AD VERBUM by Nick Montfort (2000)

INFORM

Reviewed by Eric Mayer

This was the game I started Comp 2000 with. It was not the game I needed. No knock on Nick, but you've got to understand my frame of mind October 3. Hoo Boy! The games are here! On the other hand 53 freakin games are here! No way I'm going to get through fifty-three but I'm looking forward to judging as many as I can -- since I've been too lazy to actually *enter anything*.

So I'm a little rusty, game-wise, and I'm hoping the randomizer spits out something simple, that'll let me ease in, get the old brain in gear. Right now I wouldn't mind something along the lines of. . . say. . . Beal Street.

> Keep Walking?

Yeah. I can handle that.  So let's see what we have...Press that big red button and up comes - "logological puzzles" from the "realm of recreational linguistics."

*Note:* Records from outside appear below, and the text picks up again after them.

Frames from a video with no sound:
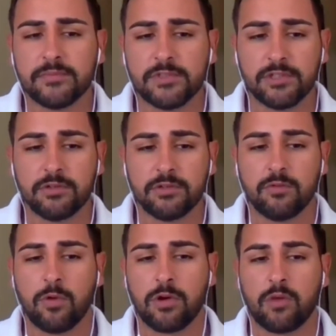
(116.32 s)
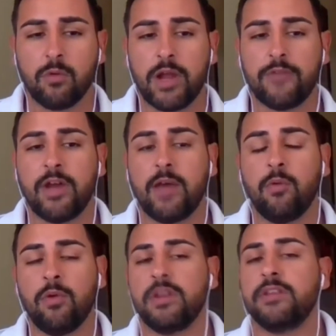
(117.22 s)
to work wherever I
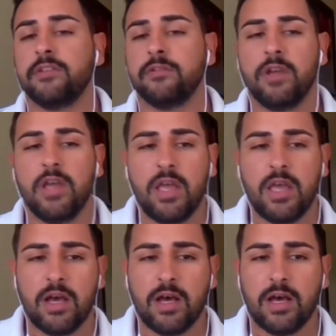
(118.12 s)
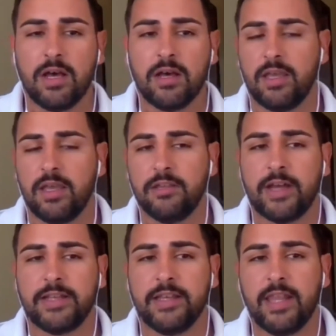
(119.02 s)
wanted to.
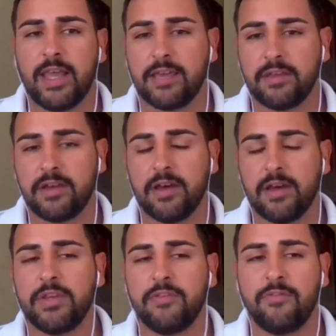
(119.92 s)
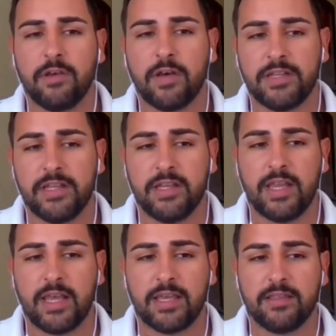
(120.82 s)
I didn't like the company feel. I didn't
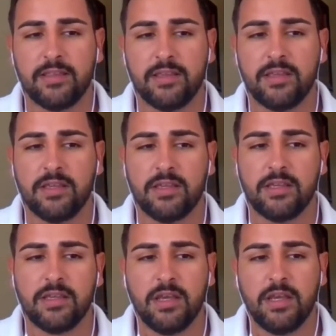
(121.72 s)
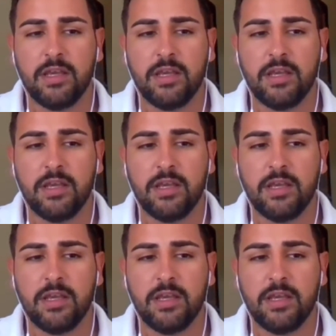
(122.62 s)
like the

>Arrghhh!! (As my old comic book characters used to say)


Look, don't take that "Arrghh" personally. It's just that this ain't Beal Street. At least not for me. The idea is you have to clear objects out of a house. Pretty much just pick them up and toss them in a dumpster. Problem is this house has just been vacated by the Wizard of Wordplay so you need to find the right way to phrase your commands, depending on the context - what the game calls "the constraint" which can be gleaned from the descriptions of each room. Pretty damn clever really. Well, too damn clever for me. I was dangling like a participal before I'd made it through the first "difficult difficult difficult" door.

I enjoyed some of the puzzles I figured out. They're different from the usual IF puzzles. But as a reader and writer I've always been more interested in words as a means to an end rather than for themselves. For example, I was terribly disappointed with James Thurber's THE WONDERFUL O. His speculations about outlawing the letter "o" didn't strike me as funny or engaging compared to his earlier essays about his eccentric family.

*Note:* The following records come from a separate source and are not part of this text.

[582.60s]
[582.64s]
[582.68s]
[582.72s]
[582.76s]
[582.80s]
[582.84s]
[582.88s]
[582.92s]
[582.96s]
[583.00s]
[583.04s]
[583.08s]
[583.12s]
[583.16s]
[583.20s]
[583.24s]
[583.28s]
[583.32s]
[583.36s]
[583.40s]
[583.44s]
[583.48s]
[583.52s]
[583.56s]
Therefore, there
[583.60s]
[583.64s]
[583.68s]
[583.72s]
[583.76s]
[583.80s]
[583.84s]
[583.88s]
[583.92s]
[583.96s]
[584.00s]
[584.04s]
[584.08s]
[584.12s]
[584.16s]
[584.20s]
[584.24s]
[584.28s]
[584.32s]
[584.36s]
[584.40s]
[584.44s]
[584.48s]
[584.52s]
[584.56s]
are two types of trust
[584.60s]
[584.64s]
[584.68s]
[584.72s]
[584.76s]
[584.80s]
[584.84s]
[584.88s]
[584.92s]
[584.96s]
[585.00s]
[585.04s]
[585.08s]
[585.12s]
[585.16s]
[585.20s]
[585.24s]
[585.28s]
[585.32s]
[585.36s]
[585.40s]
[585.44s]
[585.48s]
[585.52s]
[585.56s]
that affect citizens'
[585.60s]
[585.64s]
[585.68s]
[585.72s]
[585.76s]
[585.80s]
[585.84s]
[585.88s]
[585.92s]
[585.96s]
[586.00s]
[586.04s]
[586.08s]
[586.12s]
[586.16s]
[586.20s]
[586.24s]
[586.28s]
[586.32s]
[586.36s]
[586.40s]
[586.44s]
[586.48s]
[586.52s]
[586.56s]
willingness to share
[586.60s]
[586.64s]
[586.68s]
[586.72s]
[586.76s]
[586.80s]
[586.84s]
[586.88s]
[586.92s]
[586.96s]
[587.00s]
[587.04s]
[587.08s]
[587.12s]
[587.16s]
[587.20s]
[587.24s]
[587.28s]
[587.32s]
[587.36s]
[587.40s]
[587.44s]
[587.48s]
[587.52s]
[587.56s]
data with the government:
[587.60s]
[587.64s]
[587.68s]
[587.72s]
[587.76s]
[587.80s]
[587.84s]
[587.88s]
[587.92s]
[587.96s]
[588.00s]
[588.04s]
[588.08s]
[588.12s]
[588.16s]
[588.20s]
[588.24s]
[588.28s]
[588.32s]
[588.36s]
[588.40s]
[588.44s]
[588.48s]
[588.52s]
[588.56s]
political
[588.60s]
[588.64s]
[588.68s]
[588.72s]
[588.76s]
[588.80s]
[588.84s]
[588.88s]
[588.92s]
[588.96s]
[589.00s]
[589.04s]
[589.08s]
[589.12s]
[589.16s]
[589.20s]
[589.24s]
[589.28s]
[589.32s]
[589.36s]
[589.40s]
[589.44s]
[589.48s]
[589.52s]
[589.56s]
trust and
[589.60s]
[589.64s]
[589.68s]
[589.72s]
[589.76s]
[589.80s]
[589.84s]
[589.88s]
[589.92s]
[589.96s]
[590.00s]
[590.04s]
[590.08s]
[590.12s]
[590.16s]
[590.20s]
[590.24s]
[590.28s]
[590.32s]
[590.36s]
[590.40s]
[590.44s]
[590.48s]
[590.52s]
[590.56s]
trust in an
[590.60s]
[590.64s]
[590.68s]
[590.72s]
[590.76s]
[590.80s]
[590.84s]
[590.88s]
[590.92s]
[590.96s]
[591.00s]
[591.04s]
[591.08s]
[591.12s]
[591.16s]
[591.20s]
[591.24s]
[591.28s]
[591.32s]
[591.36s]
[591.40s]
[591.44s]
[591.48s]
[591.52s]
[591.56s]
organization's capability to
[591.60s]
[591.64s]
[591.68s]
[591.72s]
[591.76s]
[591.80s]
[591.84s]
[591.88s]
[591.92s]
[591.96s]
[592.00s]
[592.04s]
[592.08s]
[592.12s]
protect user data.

So while I admired Nick's amazing verbal feats, like writing whole sensible paragraphs in words beginning with the same letter, and also enjoyed a lot of the humor (it is a very good humored game despite the plonkingly academic-sounding About section) I wasn't personally wildly enthused while playing.

This game got me off to a bad start scoring-wise too. I really don't like scoring, which is really like grading which strikes me as too much like school. (Now class, programming will count for 35%, grammer for 15%, originality for 25%...) Art is subjective, after all. But on the other hand, I don't want to trash a game that is well done and that all those logological puzzle fans are going to love.